[Collected data entries]
────────────────────

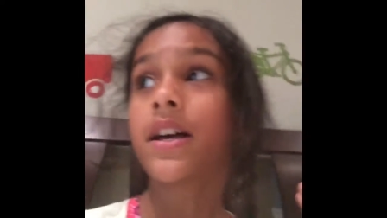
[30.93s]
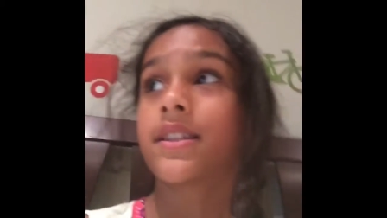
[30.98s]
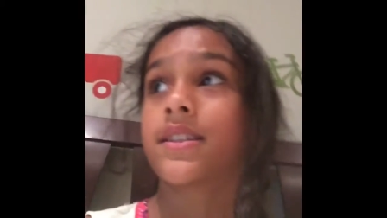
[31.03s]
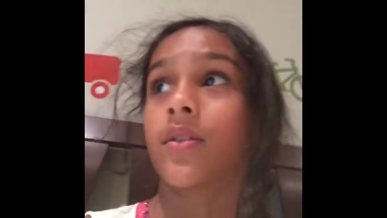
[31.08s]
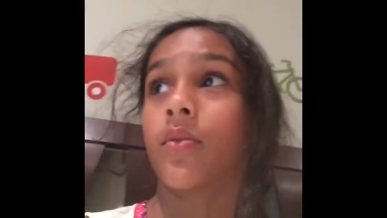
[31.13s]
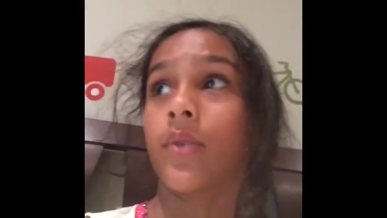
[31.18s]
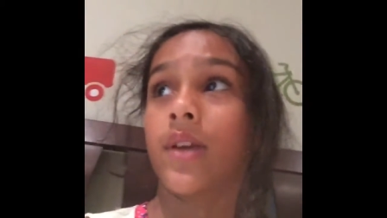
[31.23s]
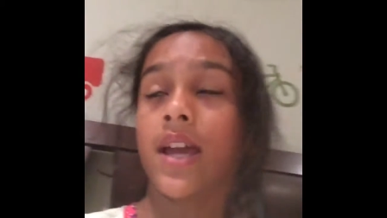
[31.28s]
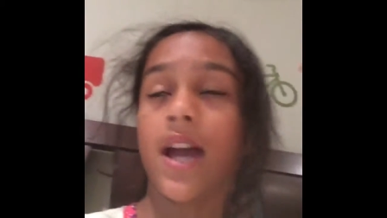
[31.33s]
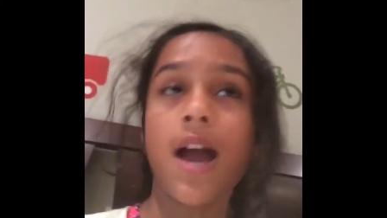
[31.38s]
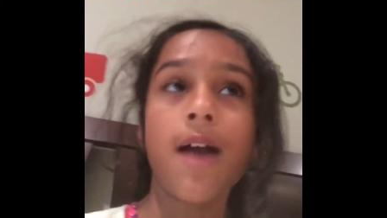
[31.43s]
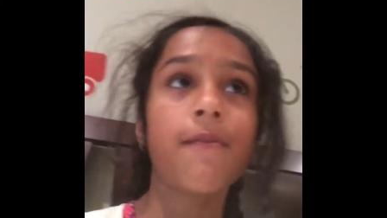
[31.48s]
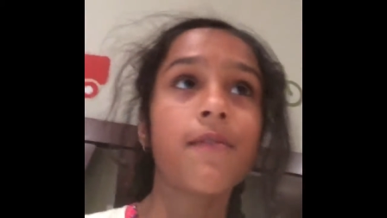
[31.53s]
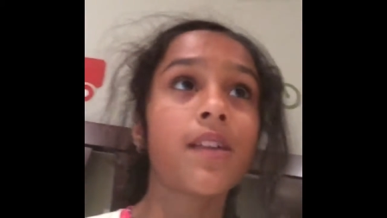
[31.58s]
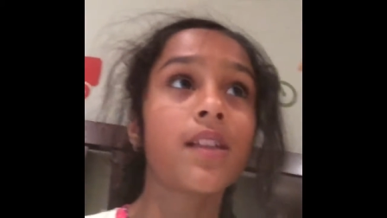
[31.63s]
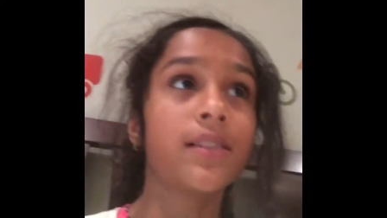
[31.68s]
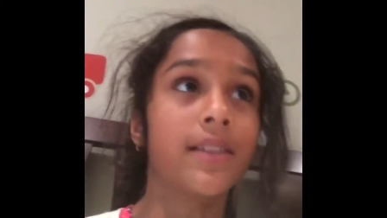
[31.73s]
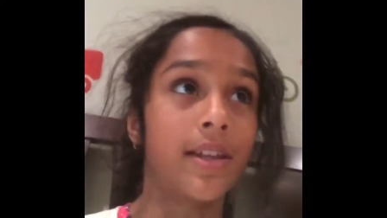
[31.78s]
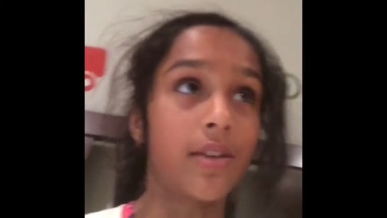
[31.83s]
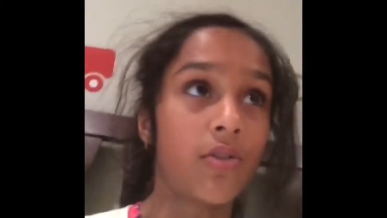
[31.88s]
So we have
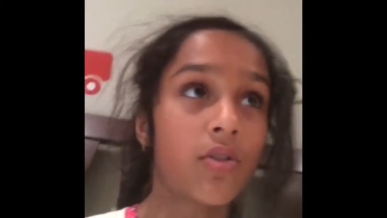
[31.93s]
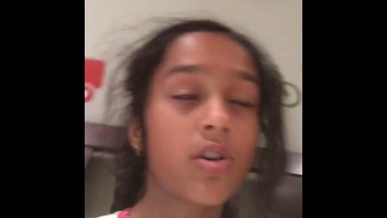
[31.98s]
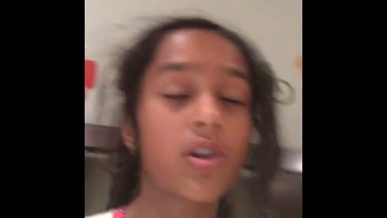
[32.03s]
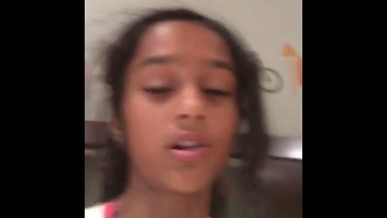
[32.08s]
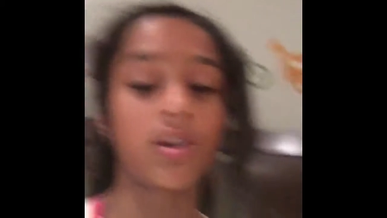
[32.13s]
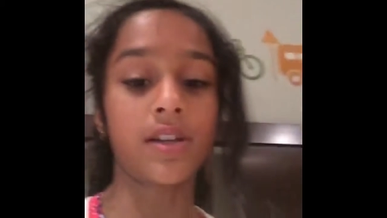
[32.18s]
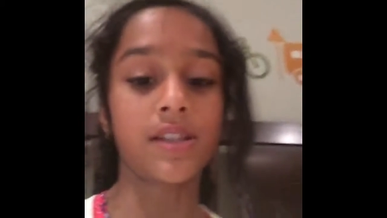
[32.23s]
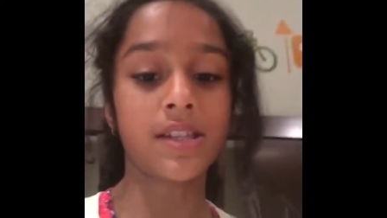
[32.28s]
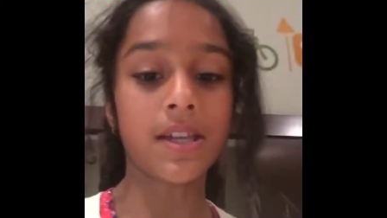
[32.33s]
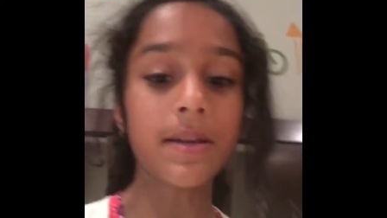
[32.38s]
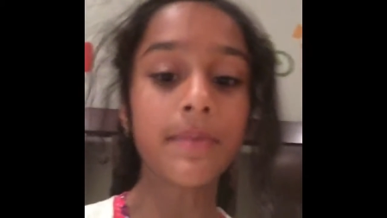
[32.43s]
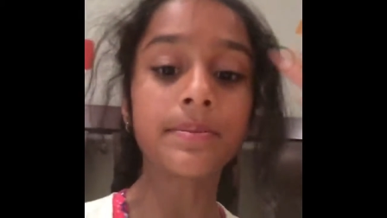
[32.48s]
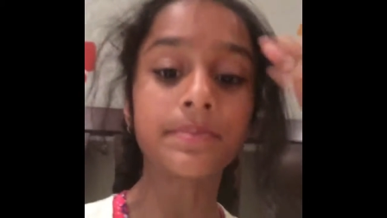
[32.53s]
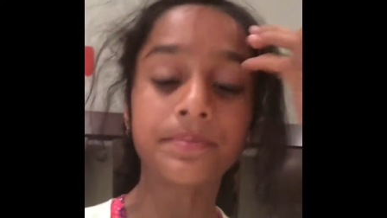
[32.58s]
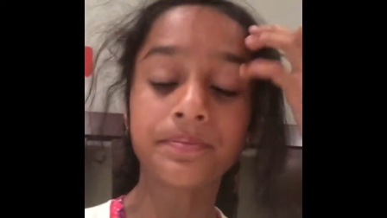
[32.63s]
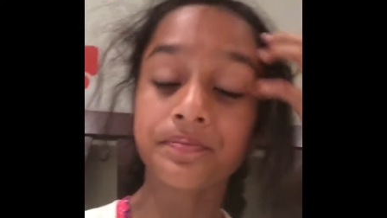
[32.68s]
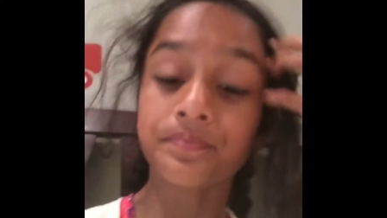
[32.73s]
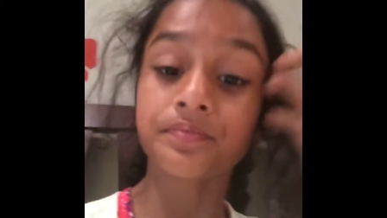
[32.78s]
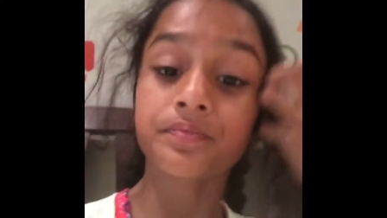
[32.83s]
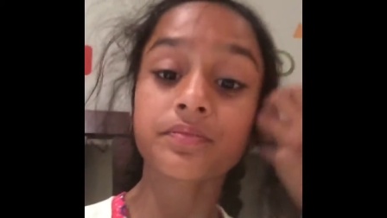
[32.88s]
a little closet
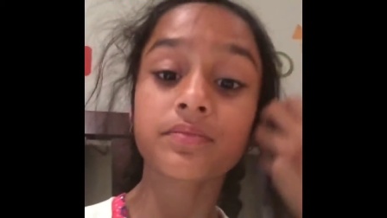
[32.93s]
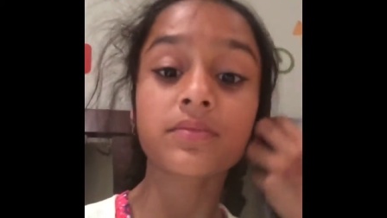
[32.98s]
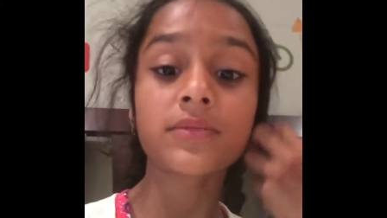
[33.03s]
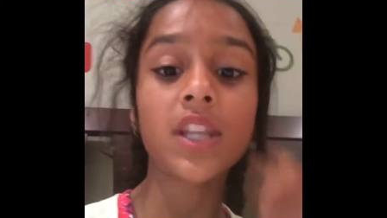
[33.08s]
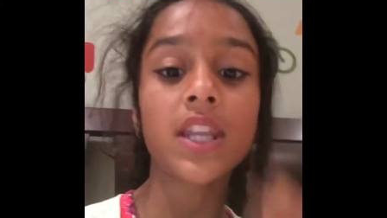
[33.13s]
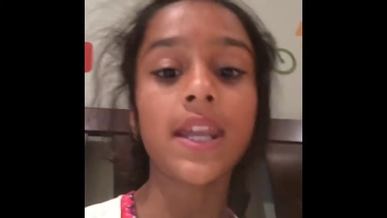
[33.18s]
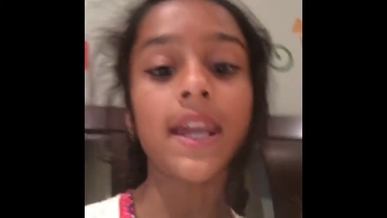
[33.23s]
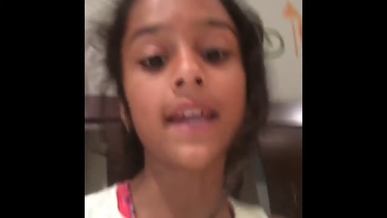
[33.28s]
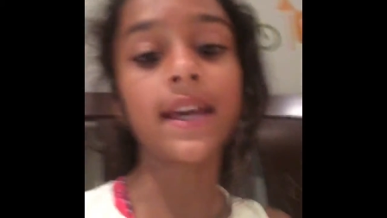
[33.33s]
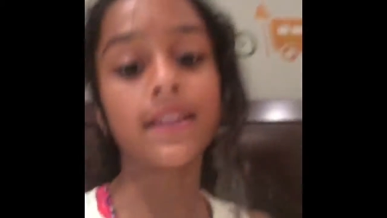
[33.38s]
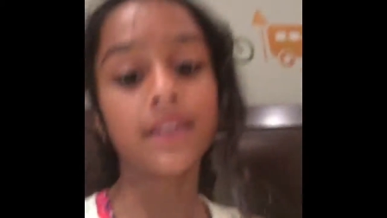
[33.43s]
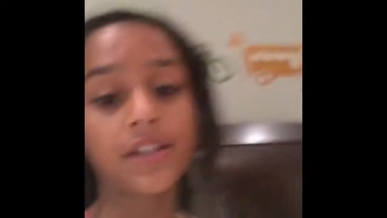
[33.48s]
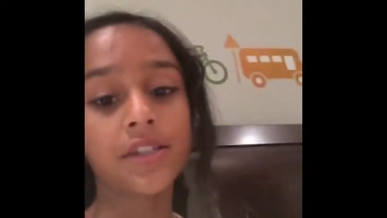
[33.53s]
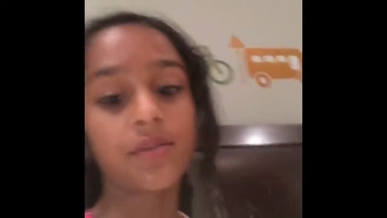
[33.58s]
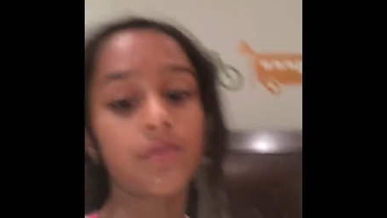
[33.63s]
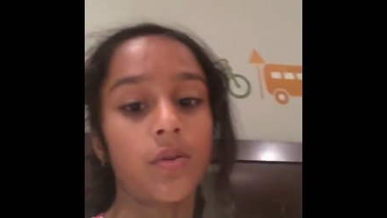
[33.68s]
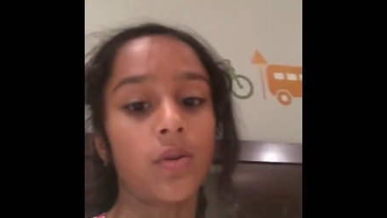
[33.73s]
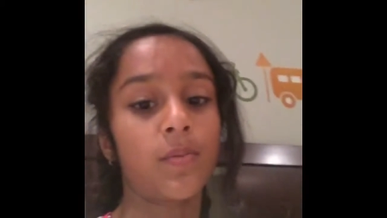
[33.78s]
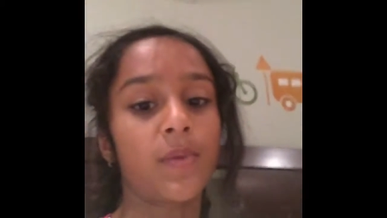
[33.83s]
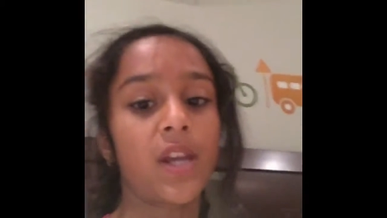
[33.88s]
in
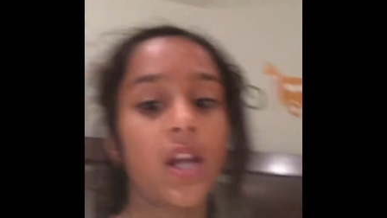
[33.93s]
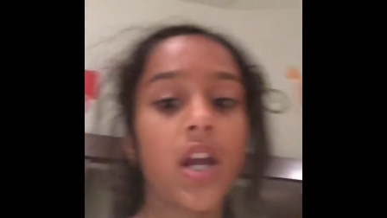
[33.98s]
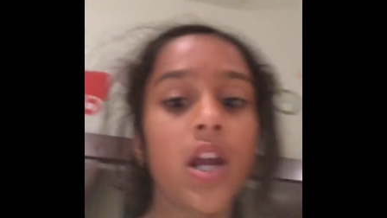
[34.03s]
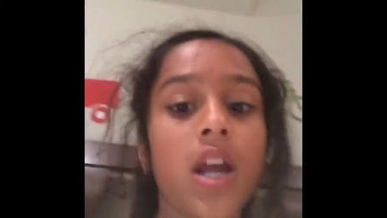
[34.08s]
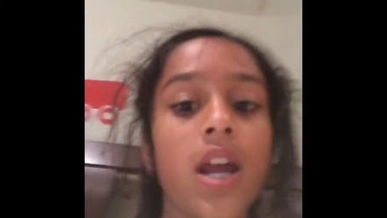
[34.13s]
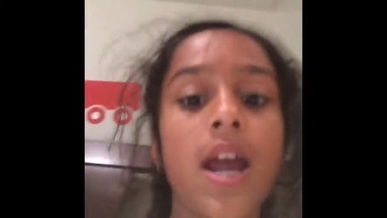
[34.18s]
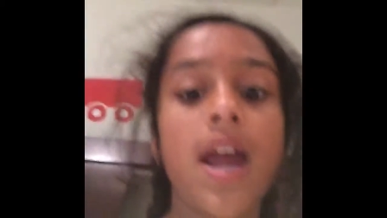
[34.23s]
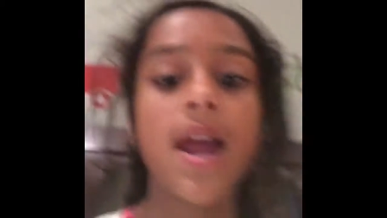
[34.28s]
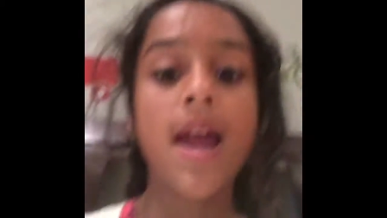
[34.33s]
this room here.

────────────────────

** EXERCISE DESCRIPTION **
Quote the data above in full and without alteration; skip the pictures.

** PROBLEM SOLUTION **
[30.93s]
[30.98s]
[31.03s]
[31.08s]
[31.13s]
[31.18s]
[31.23s]
[31.28s]
[31.33s]
[31.38s]
[31.43s]
[31.48s]
[31.53s]
[31.58s]
[31.63s]
[31.68s]
[31.73s]
[31.78s]
[31.83s]
[31.88s]
So we have
[31.93s]
[31.98s]
[32.03s]
[32.08s]
[32.13s]
[32.18s]
[32.23s]
[32.28s]
[32.33s]
[32.38s]
[32.43s]
[32.48s]
[32.53s]
[32.58s]
[32.63s]
[32.68s]
[32.73s]
[32.78s]
[32.83s]
[32.88s]
a little closet
[32.93s]
[32.98s]
[33.03s]
[33.08s]
[33.13s]
[33.18s]
[33.23s]
[33.28s]
[33.33s]
[33.38s]
[33.43s]
[33.48s]
[33.53s]
[33.58s]
[33.63s]
[33.68s]
[33.73s]
[33.78s]
[33.83s]
[33.88s]
in
[33.93s]
[33.98s]
[34.03s]
[34.08s]
[34.13s]
[34.18s]
[34.23s]
[34.28s]
[34.33s]
this room here.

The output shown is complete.